[Taxacom] taxonomic names databases

Nico Franz nico.franz at asu.edu
Thu Sep 1 18:58:45 CDT 2016


Thank you, Tony.

   I do think that I could have spoken more clearly, but also think that we
look at things a bit differently here. In building bigger and bigger
"backbones" (which go all the way to the species-level tips, right?), I
think necessarily the lines between author and aggregator get blurred. But,
design can model the distinction, and the lack thereof.

   On the author-to-aggregator spectrum, Eschmeyer (
http://www.calacademy.org/scientists/projects/catalog-of-fishes) is
evidently more on the author side of the spectrum than others "sources" of
similar or even smaller scope. I assume though that Dr. Eschmeyer (sorry
for this appearing to get personal - absolutely not intended but I believe
needed to make the case), might not personally claim equally profound
expertise regarding the systematics of all fish lineages, in the sense of
all lineages equally being part of his active revisionary fish systematics
research program, so to speak. Whenever we speak of biodiversity, largely
reliably, we do draw on past and current expertise that is in effect partly
borrowed (from past authors) and distributed (in various sources). Blurry.
But it does matter immensely, I believe, that Dr. Eschmeyer is a person,
with a personal and internationally valued reputation, a personal record of
commitment to "his" domain. Someone that one can disagree with, combing
through the Eschmeyer catalog, and presumably a signal will come back,
either reconciliatory or resisting. Those features, to me, are features of
authorship.

   IRMNG is somewhere on that spectrum, to be sure, and likely not so far
from Eschmeyer (as evidenced by your objection). Though note the less
personalized citation practice: http://www.marinespecies.org/about.php

   Poor design, to my mind, is the kind of design where - qua aggregation -
a sense of authorship is weakened, obscured, to the point of "this backbone
just is". I believe that is a design that necessarily must result in
lowered trust, because I believe at a fundamental level that good taxonomy
has an individual expert-driven "flavor". You might call it subjective..I
think the design has to honor the notion that expertise is personalized.

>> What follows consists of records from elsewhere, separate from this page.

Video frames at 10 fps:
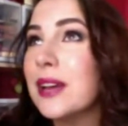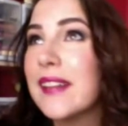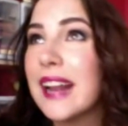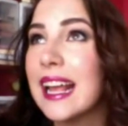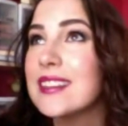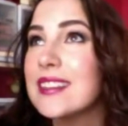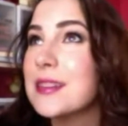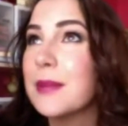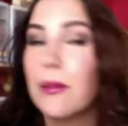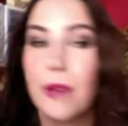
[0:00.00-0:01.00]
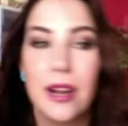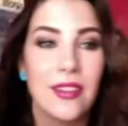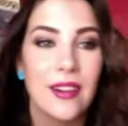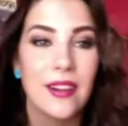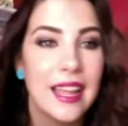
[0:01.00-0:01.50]
and then I estimate where
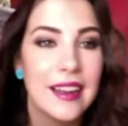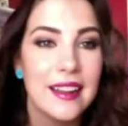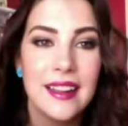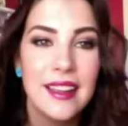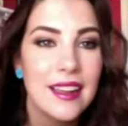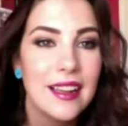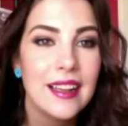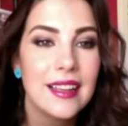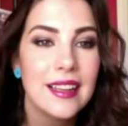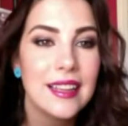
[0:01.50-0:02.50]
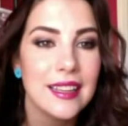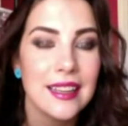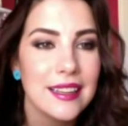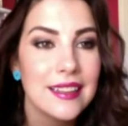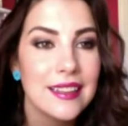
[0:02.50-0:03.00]
they're headed. Yeah.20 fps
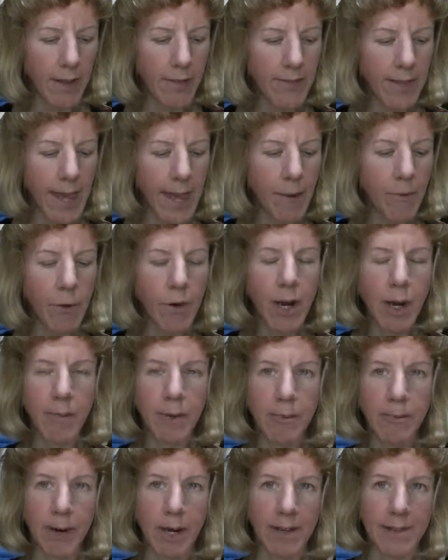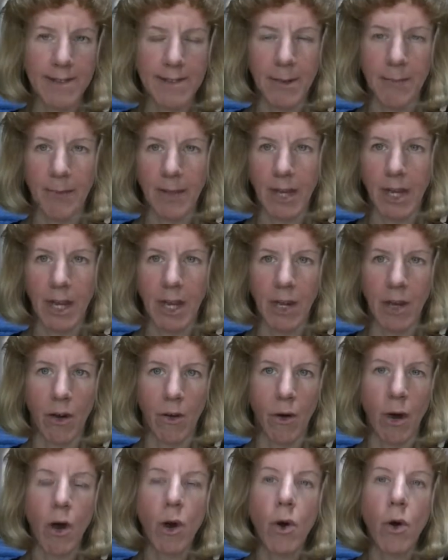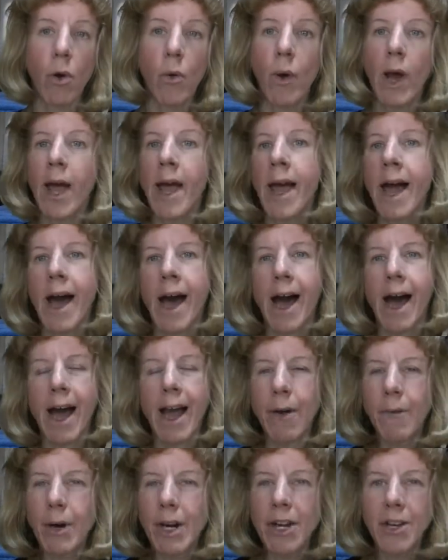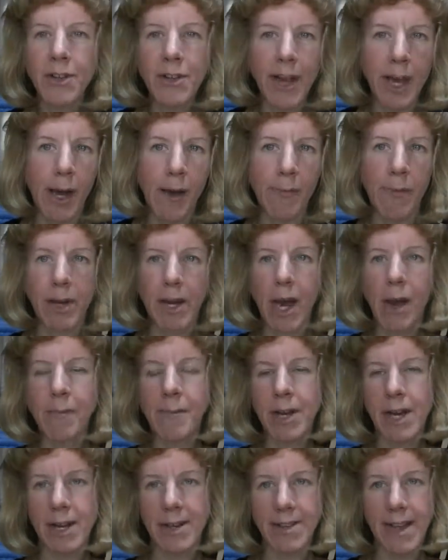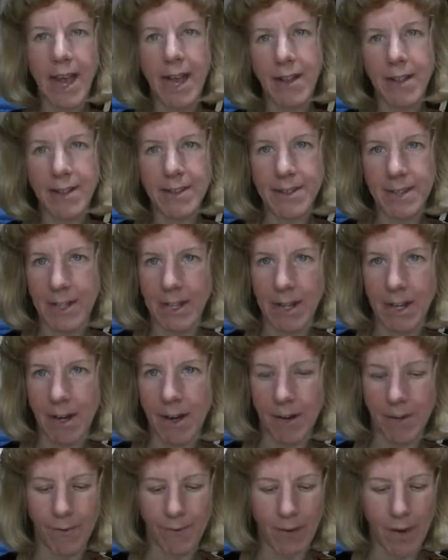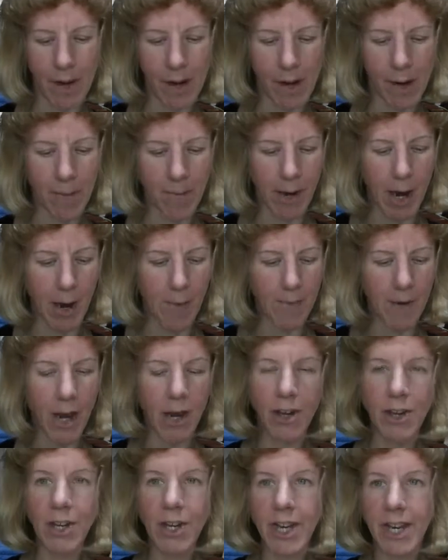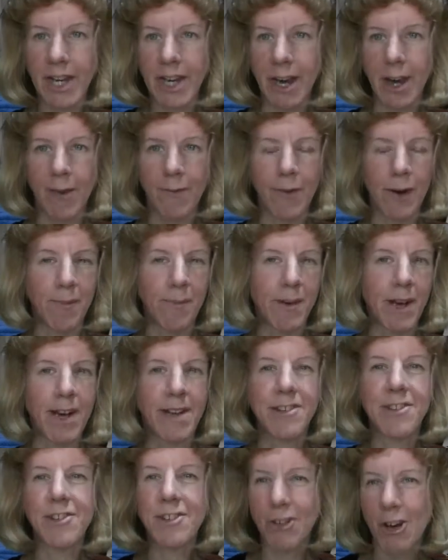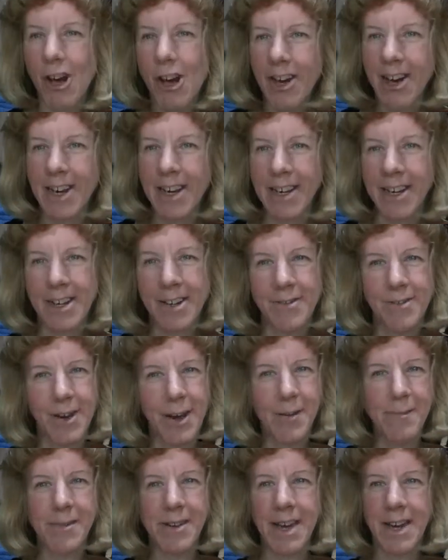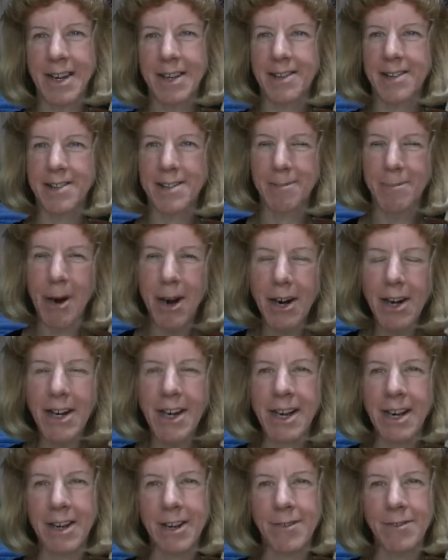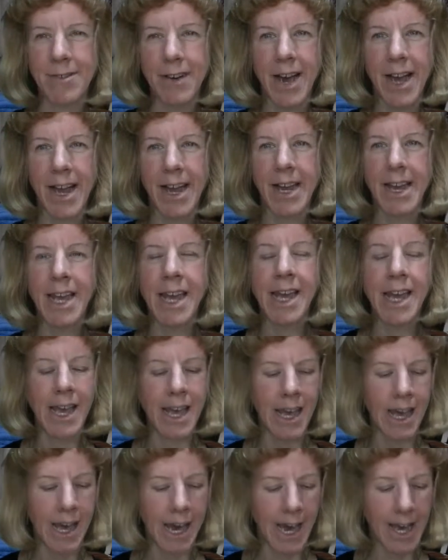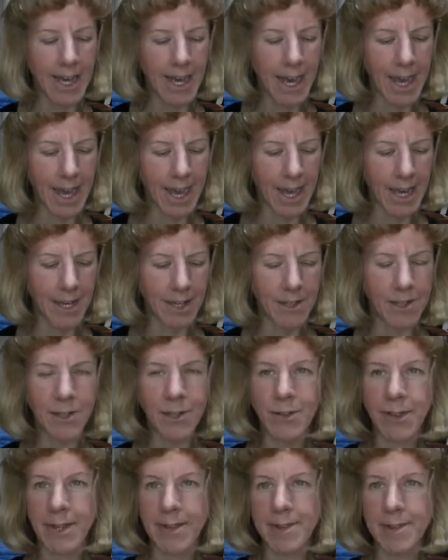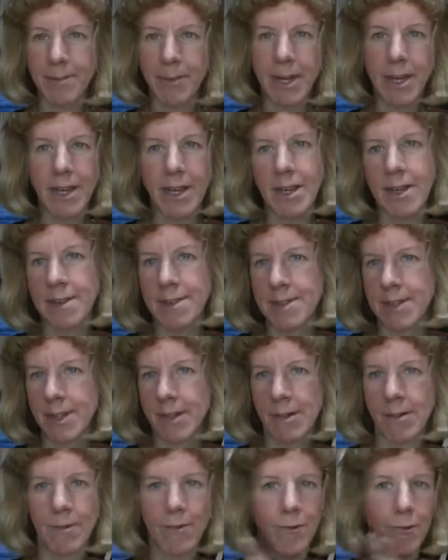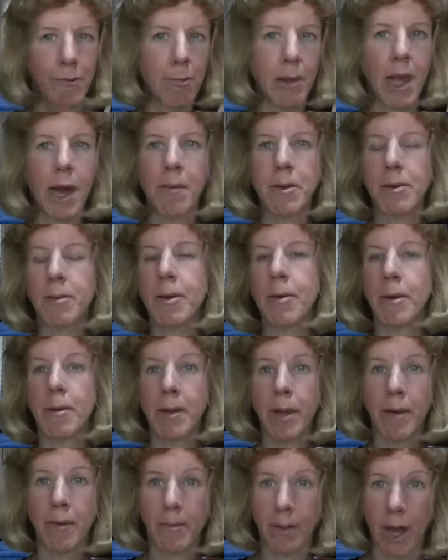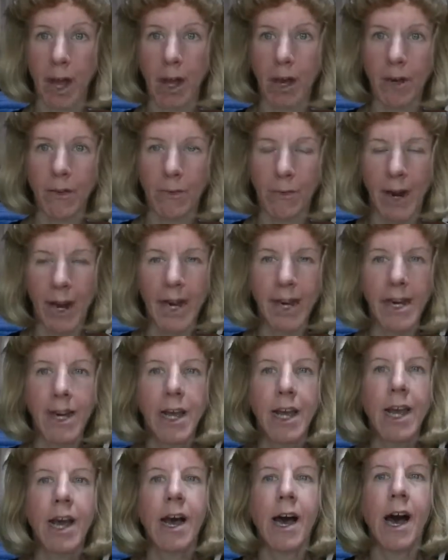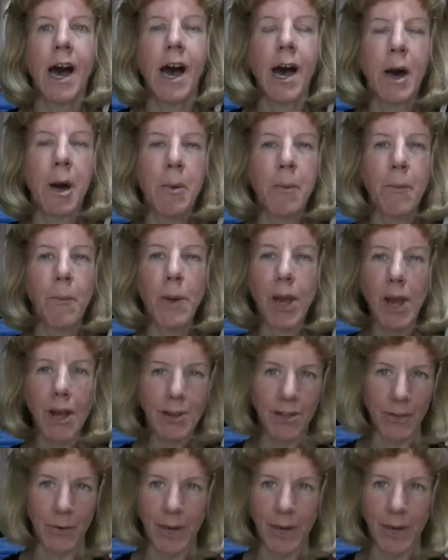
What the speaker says: they will come up on something and go, oh, I want to do that, but I'm not talented enough. I'm not good enough. I'm not strong enough. I'm not smart enough. I can't do this because of blah, blah, blah, blah, blah, blah, right? We all do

   The reason why I would not defer to Dr. Eschmeyer's expertise by fiat is
that in certain cases (fish experts please help me or let me dangle in
eternal shame and agony), I may well think that he is mistaken in his
personally researched or editorially chosen preferred classificatory
representation. Maybe I disagree with his filtering of the latest
phylogenetic inferences into the catalog.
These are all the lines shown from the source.